Task:
For each record below, retype the text exactly and omit any image.

Stored data entries
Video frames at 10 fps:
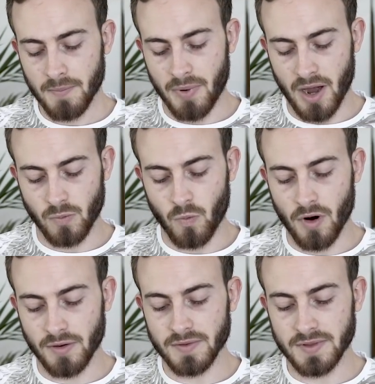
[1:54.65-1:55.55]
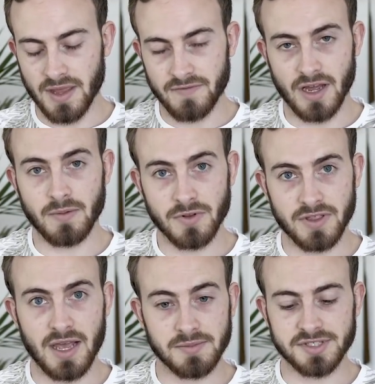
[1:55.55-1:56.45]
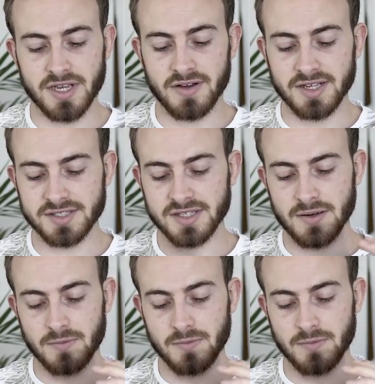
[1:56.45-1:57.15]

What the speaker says: but what they've done with the M series,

The answer:
Video frames at 10 fps:
[1:54.65-1:55.55]
[1:55.55-1:56.45]
[1:56.45-1:57.15]

What the speaker says: but what they've done with the M series,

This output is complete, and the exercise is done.